** Required action **
Repeat, please, exactly the lines from the one that has "[13:49.83-13:50.73]" through the end of the records below, with pictures dropped.

** Saved entries **
○ ○ ○ ○ ○ ○ ○

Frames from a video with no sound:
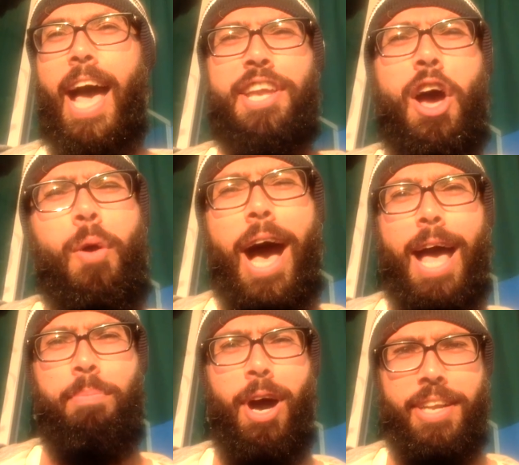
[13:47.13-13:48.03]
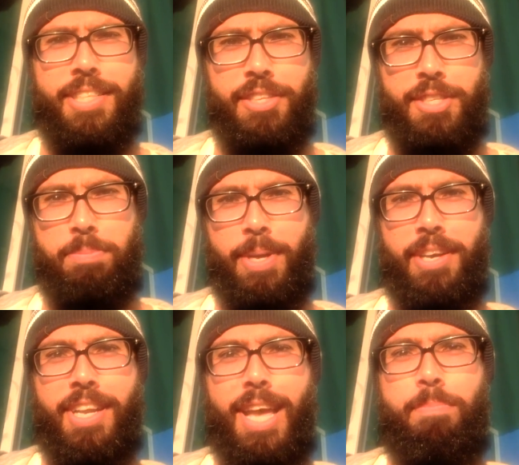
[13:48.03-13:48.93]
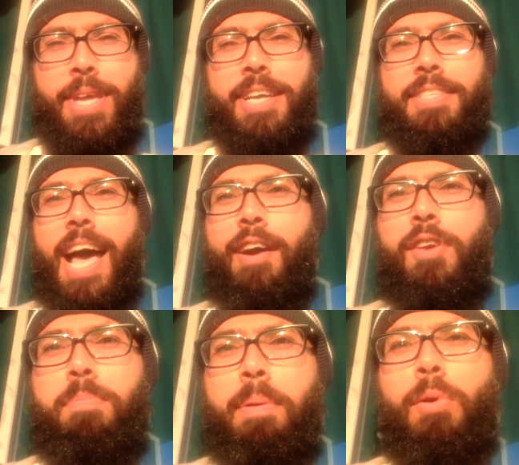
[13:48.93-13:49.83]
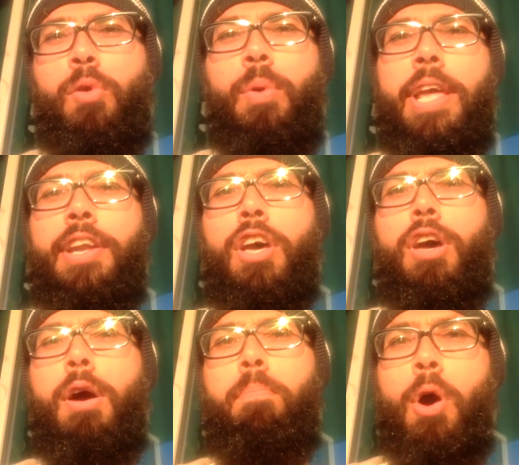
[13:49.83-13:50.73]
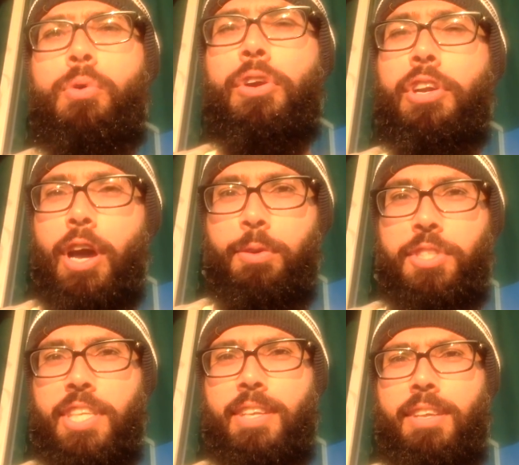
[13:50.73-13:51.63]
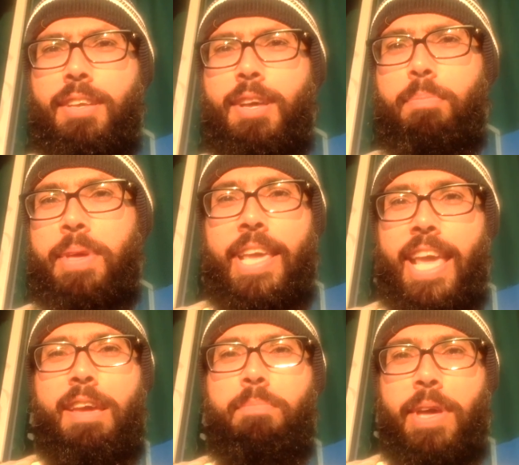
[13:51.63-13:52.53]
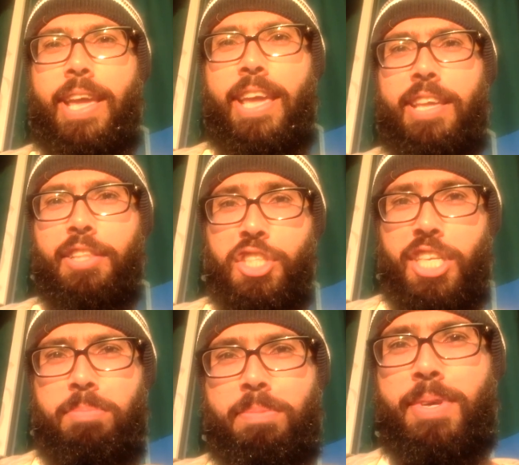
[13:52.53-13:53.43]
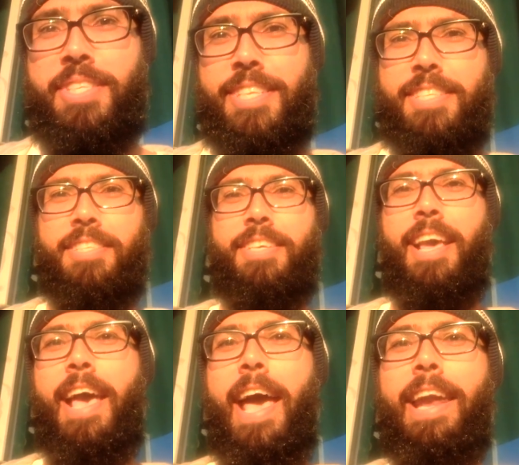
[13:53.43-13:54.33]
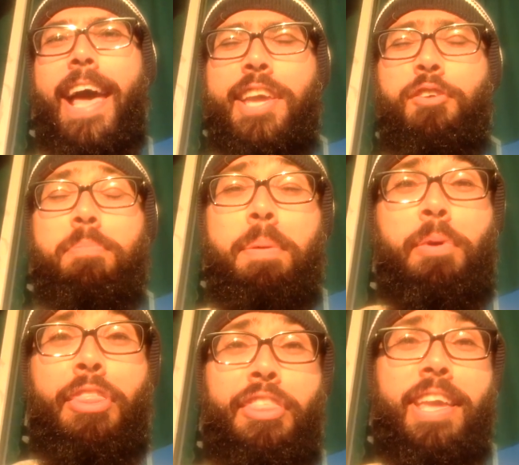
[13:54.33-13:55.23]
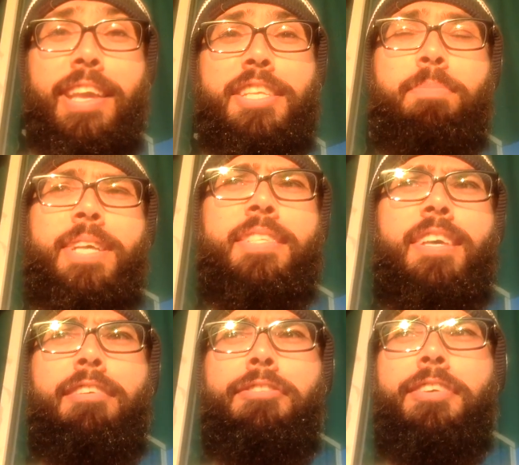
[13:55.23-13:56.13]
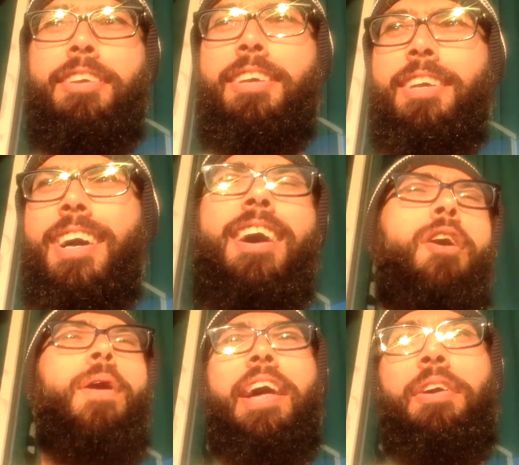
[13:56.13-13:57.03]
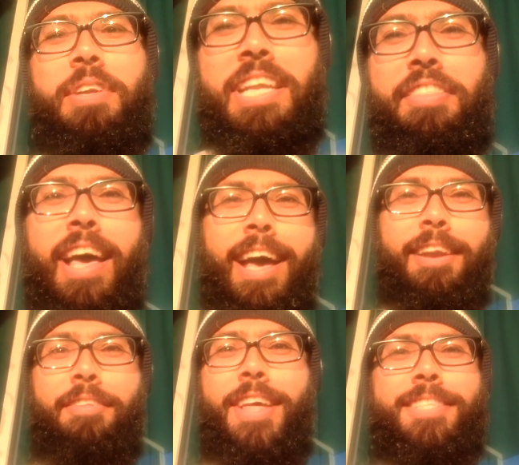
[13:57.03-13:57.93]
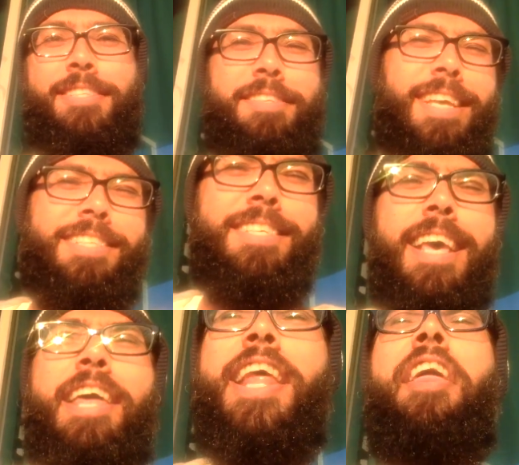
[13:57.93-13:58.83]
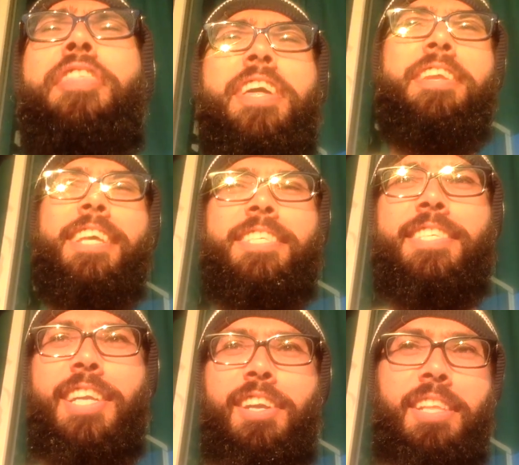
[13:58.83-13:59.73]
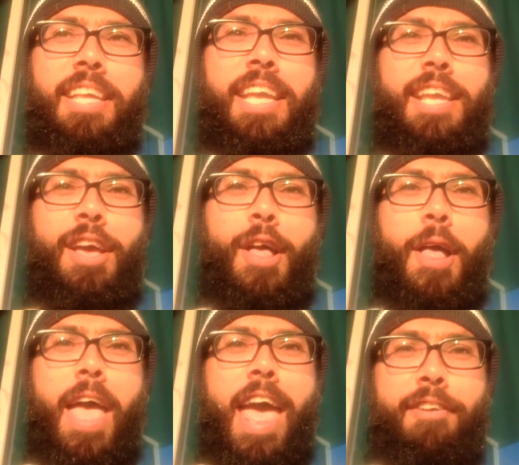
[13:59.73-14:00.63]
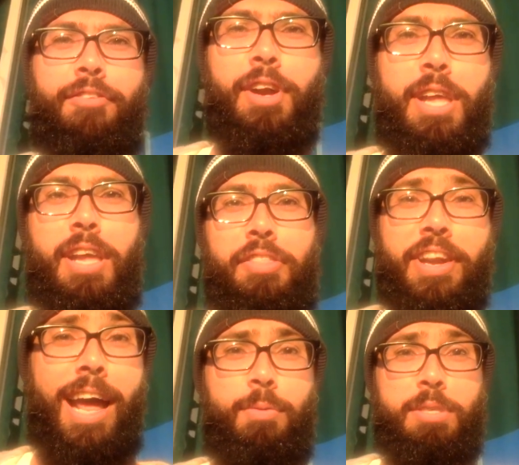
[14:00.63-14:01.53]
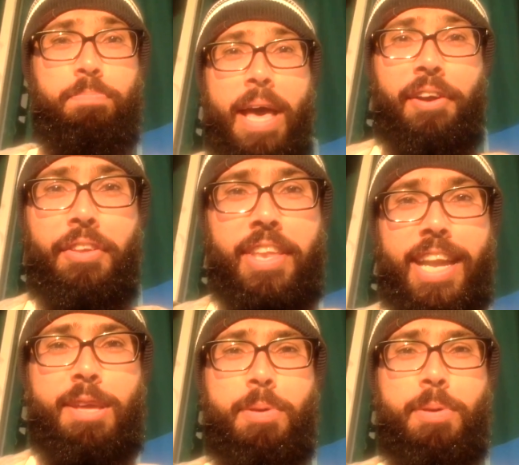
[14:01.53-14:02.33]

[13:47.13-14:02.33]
I know I bought into this paradigm because I remember when poker coaching became a legitimate business, and I can remember thinking to myself, oh, I don't need that. That's not that necessarily that I was better than any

○ ○ ○ ○ ○ ○ ○

** Task result **
[13:49.83-13:50.73]
[13:50.73-13:51.63]
[13:51.63-13:52.53]
[13:52.53-13:53.43]
[13:53.43-13:54.33]
[13:54.33-13:55.23]
[13:55.23-13:56.13]
[13:56.13-13:57.03]
[13:57.03-13:57.93]
[13:57.93-13:58.83]
[13:58.83-13:59.73]
[13:59.73-14:00.63]
[14:00.63-14:01.53]
[14:01.53-14:02.33]

[13:47.13-14:02.33]
I know I bought into this paradigm because I remember when poker coaching became a legitimate business, and I can remember thinking to myself, oh, I don't need that. That's not that necessarily that I was better than any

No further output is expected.